THE NATIONAL Museum of Scotland has unveiled a number of themed tours to be held throughout November.
‘Supernatural Scotland’ is one such tour in which the magic and myths associated with artefacts at the National Museum will be investigated and explored.
As volunteer guide Eleanor Burns says in the promotional video for the ‘Supernatural Scotland’ tours, the aim is to look more closely at the ‘weird’ things in the museum, such as superstitions and religious practices.
One aspect of the tour is looking at witchcraft, and King James VI’s interest in it - indeed, he was an expert on the topic and wrote a book called ‘Demonology’ on the subject of witchcraft. The tour will also explore the legend that when King James returned from a trip to Denmark in Scandinavia, the route back home to Scotland was treacherous and difficult to pass on account of a number of rocks, which are said to have been raised by witches.

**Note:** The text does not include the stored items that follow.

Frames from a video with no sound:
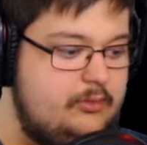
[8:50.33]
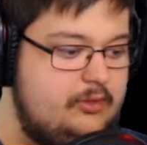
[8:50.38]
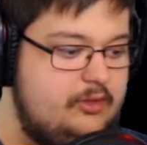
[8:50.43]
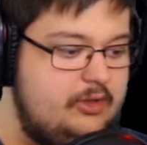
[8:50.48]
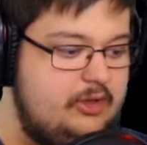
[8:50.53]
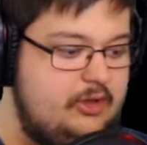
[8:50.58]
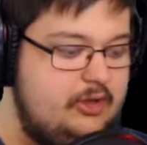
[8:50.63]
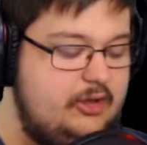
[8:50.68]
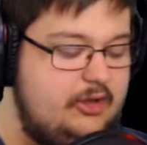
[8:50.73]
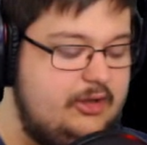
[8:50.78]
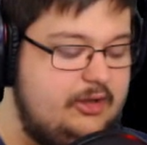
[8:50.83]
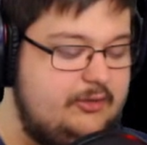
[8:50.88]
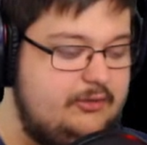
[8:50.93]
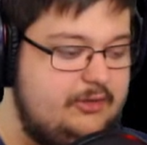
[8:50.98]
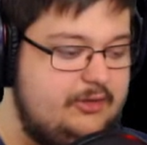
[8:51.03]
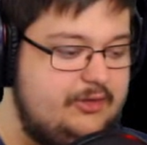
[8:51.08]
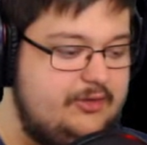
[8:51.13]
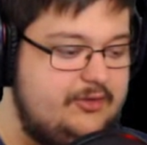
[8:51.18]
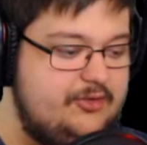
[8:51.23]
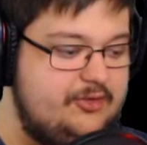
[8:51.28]
Ah, oh, that's
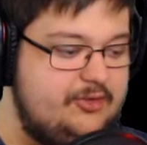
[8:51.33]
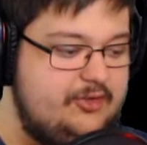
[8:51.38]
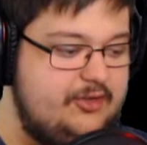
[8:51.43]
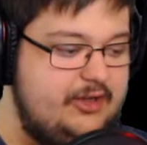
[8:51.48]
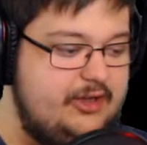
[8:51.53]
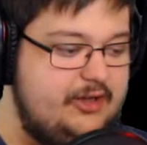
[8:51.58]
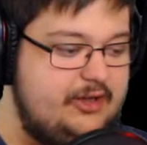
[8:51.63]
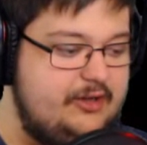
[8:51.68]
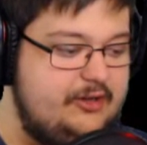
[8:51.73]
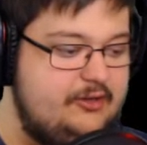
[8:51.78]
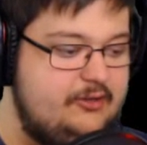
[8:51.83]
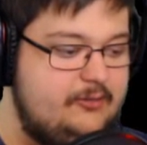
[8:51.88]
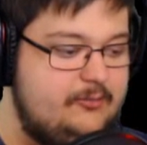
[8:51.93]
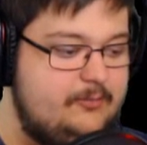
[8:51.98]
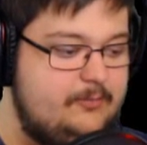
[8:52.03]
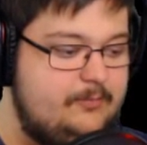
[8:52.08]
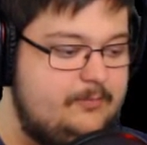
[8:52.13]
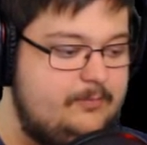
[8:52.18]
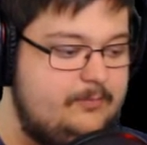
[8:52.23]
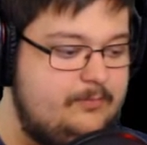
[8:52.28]
right. This is saddening.
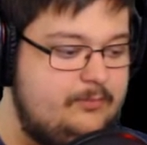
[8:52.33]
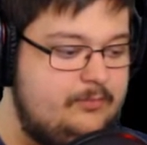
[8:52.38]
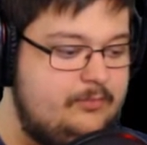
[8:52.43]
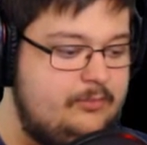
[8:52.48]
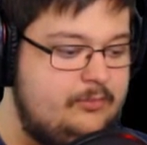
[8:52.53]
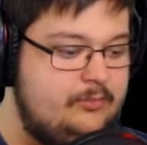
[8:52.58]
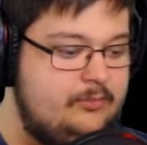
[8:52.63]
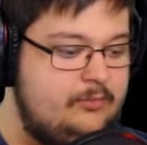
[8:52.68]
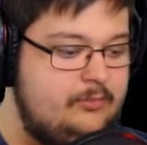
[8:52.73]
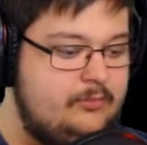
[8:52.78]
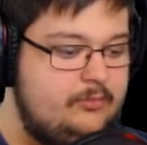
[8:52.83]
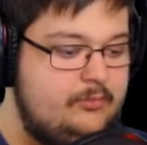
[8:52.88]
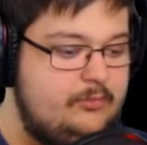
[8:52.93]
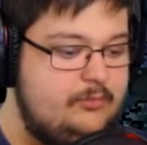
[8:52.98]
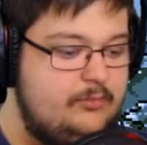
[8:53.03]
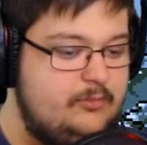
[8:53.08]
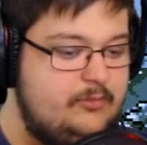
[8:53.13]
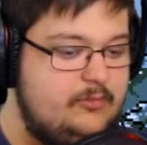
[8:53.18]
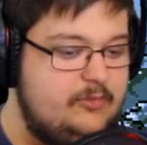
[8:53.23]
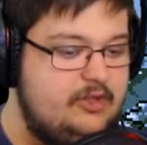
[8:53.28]

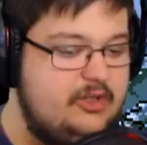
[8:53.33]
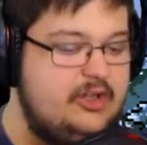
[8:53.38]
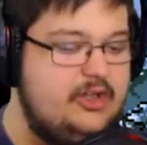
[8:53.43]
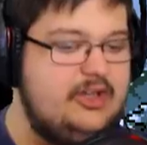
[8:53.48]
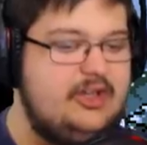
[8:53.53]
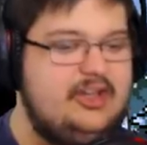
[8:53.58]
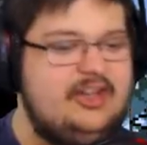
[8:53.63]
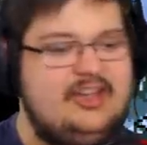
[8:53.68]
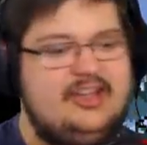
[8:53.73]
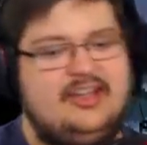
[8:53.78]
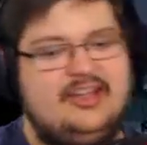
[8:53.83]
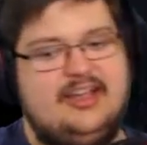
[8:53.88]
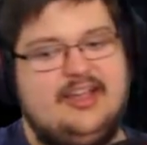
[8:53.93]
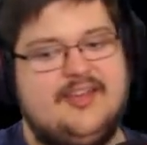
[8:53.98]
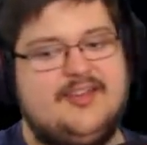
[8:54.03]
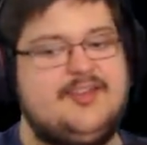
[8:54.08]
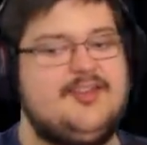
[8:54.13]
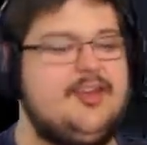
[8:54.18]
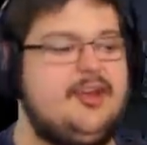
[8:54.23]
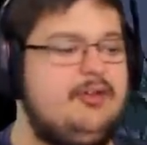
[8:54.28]
Uh,
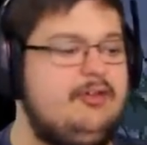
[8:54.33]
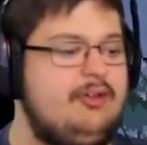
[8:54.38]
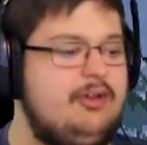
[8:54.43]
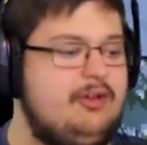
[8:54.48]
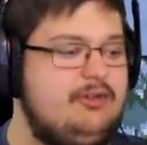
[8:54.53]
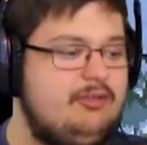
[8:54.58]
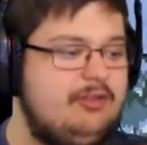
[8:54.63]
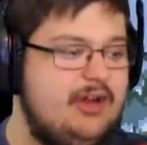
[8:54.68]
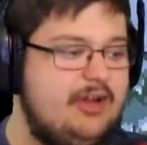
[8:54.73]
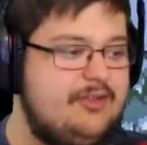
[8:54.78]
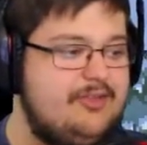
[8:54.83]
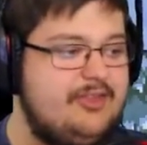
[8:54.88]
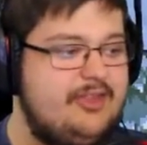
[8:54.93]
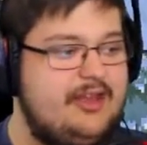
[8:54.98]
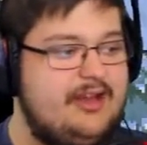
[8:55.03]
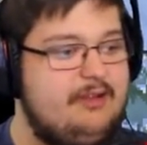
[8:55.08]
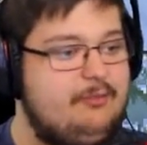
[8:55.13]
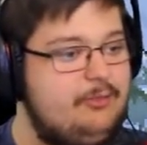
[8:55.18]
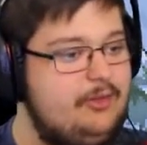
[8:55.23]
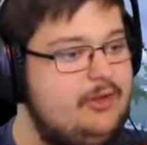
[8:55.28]
I still regret
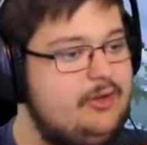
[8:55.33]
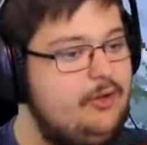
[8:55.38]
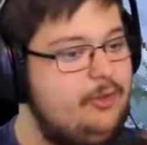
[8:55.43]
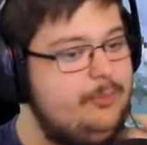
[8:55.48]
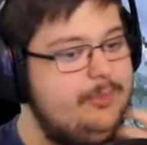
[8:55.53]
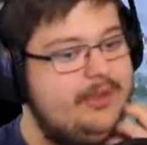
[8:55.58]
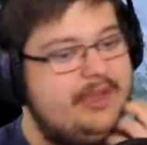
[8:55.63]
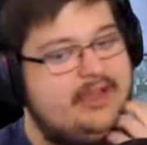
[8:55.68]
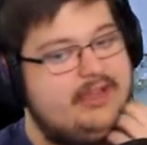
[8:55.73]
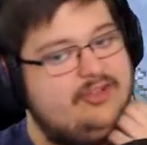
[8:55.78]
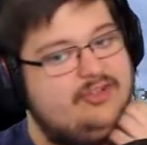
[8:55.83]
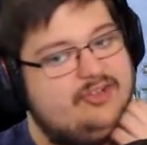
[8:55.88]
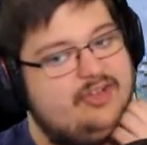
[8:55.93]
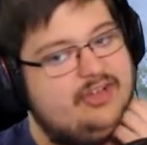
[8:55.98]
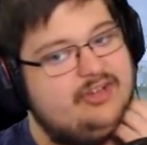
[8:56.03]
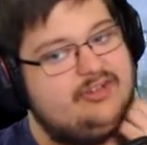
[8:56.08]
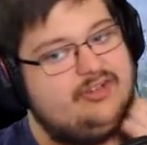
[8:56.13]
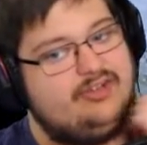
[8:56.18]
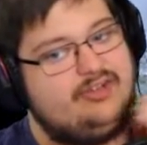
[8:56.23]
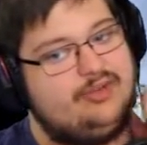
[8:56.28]
that. I want to go back and
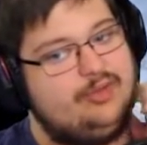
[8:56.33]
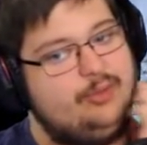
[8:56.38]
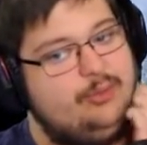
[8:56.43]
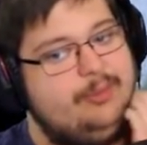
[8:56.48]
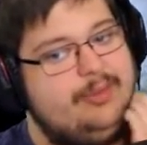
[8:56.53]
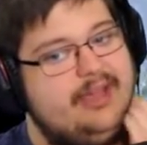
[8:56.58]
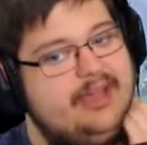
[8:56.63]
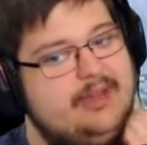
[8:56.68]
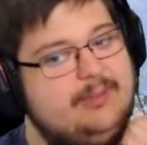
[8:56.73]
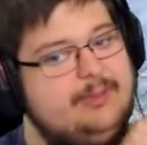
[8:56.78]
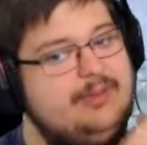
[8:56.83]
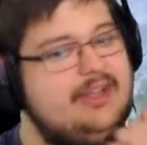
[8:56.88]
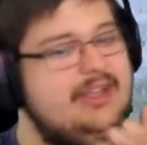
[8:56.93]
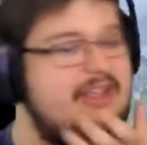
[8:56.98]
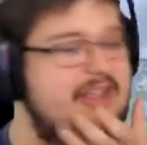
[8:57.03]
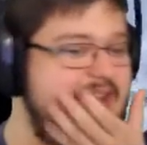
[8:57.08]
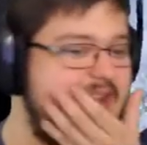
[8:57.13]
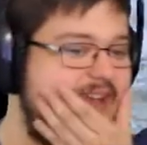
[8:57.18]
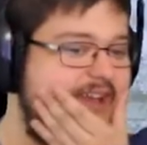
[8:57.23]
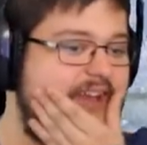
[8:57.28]
change it so bad, but I
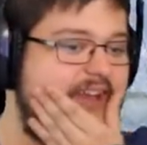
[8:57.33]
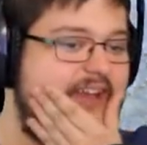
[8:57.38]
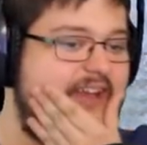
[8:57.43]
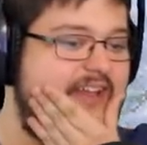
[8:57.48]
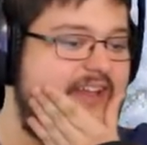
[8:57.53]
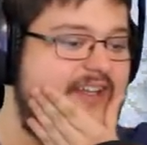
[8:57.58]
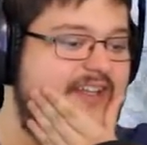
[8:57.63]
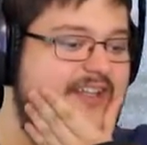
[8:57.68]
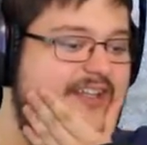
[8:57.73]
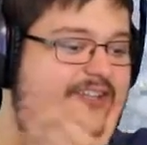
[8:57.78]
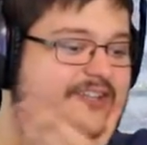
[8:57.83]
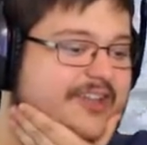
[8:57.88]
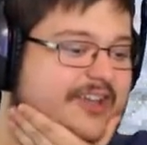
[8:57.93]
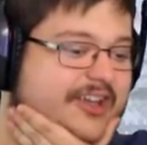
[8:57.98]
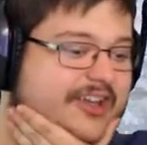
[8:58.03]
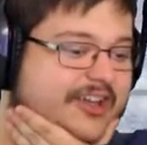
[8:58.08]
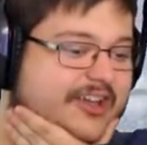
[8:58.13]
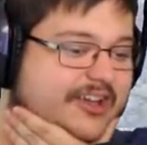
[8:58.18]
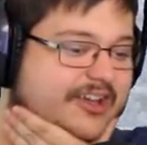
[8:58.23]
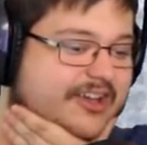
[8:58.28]
can't.
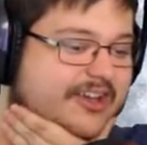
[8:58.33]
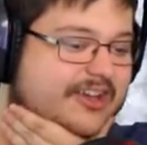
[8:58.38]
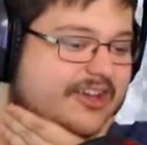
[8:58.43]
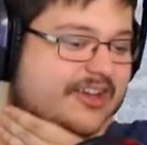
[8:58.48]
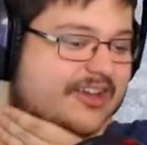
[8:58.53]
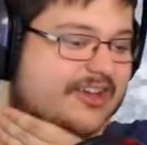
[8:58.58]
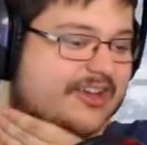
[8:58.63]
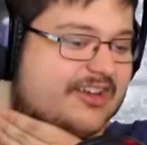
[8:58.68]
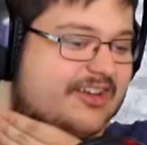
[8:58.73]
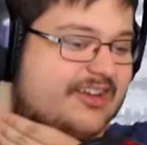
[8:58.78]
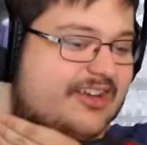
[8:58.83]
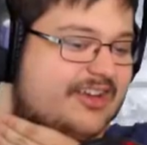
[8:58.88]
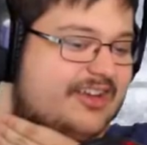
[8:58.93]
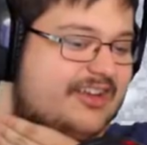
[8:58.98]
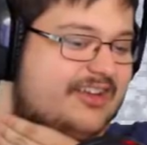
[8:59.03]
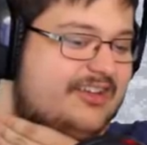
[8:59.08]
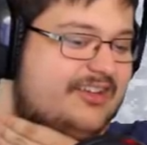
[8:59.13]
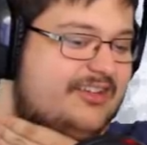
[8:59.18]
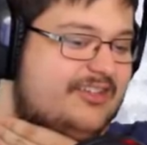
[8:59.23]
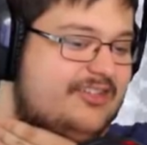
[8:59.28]

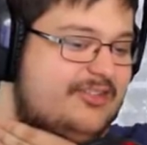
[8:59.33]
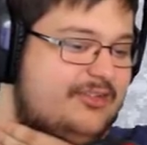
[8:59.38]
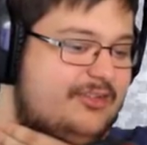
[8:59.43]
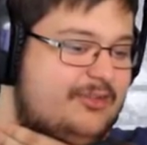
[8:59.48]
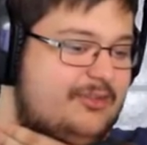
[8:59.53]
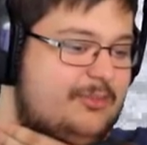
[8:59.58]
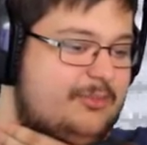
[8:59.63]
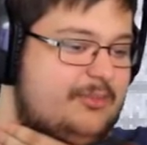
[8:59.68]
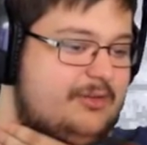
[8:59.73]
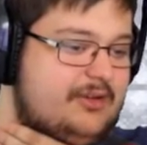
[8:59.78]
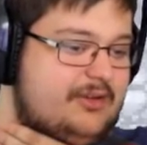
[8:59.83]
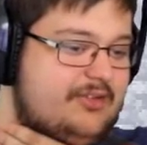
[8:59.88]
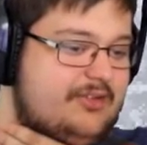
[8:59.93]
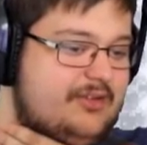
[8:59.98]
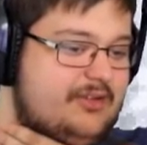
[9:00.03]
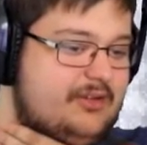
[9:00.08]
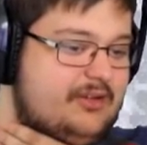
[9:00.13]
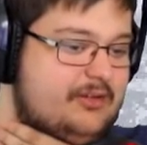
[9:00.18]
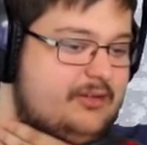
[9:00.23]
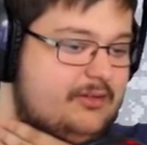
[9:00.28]
Ah, uh, it's so
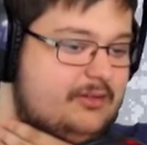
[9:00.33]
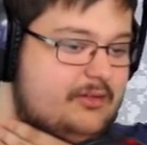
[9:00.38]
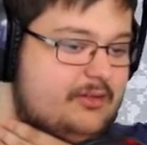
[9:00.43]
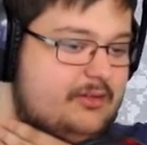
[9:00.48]
depressing.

Several hundred witchcraft trials were held in Scotland throughout the course of the 16th, 17th and 18th centuries. Scotland allowed the use of torture on suspected witches to get them to confess to their ‘crimes’,
Torture instruments, such as the ‘boot’ (an iron boot-shaped instrument put on the foot and heated up) and thumbscrews, which are on display in the museum, were used to try and force confessions out of people suspected of witchcraft.
The last witch to be executed in Scotland was in Dornoch, in 1723, and was accused of having turned her daughter into a pony.